The result is a crisis of doctors’ own making. Instead of allowing (as engineers, bankers and lawyers do) a big gradation of physicians, all of whom can call themselves the prestige title doctor but who vary widely in terms of competence, pay and reputation in the profession, doctors have focused on limiting entry, reserving their title for themselves and therefore turning away many decent candidates. (Of course there is a status difference between a rural family doctor and a leading NYC neurosurgeon, but the difference between highs and lows is different to the way it would be if medical school and residency places were doubled overnight.) The karmic consequence of this action is that they are now being replaced by vastly inferior NP/APs who deliver worse care, are worse coworkers and who will ultimately worsen the reputation of the broader medical profession.

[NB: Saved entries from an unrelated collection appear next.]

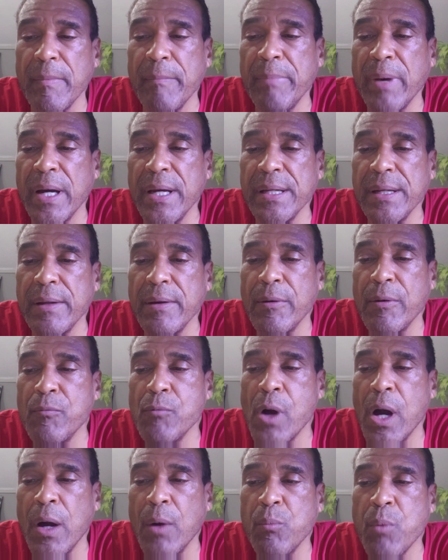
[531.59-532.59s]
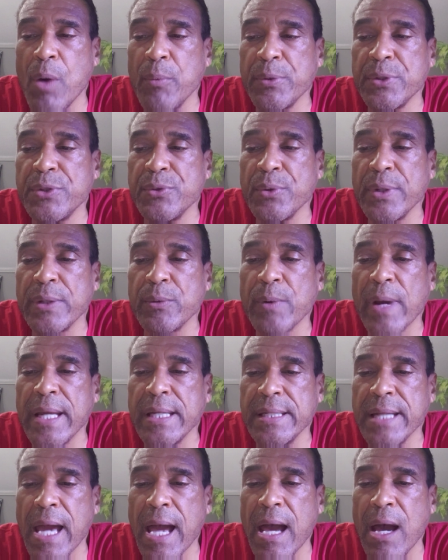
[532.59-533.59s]
but uh, what we're doing
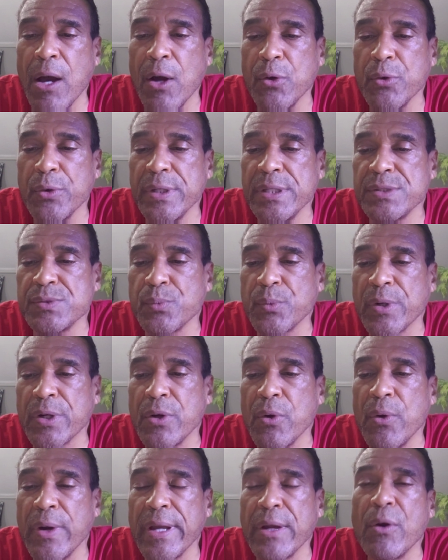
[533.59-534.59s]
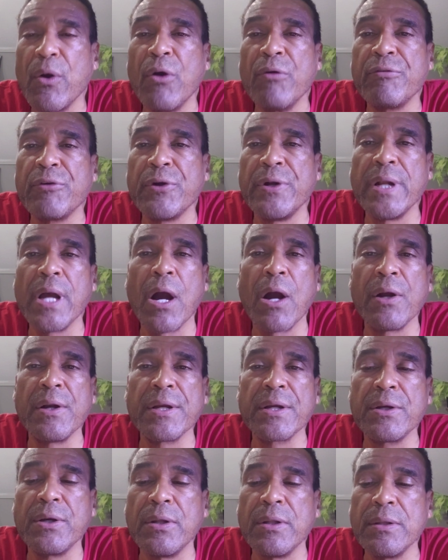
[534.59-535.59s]
right now is we're going over an
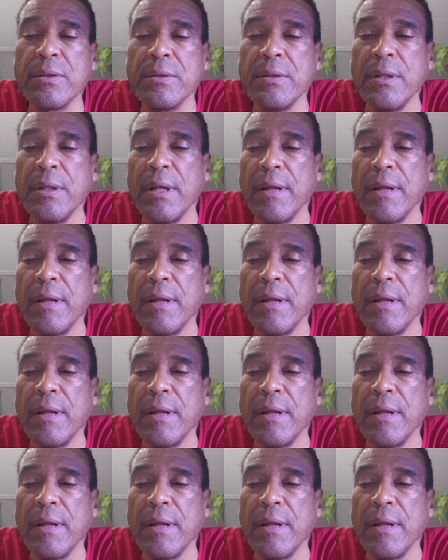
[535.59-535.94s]
article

What will it take to convince the medical profession, particularly in the US, to fully embrace catering to market demand by working to deliver the number of doctors the market requires, rather than protecting their own pay and prestige from competition in a way that leads to ever more NP/APs and ever worse patient outcomes? The US needs more doctors, especially in disciplines like anaesthesiology, dermatology and so on paid $200k a year (which, much as it might make some surgeons wince, is in fact a very respectable and comfortable income in much of the country). Deliver them, and the NP/AP problem will fade away as quickly as it began.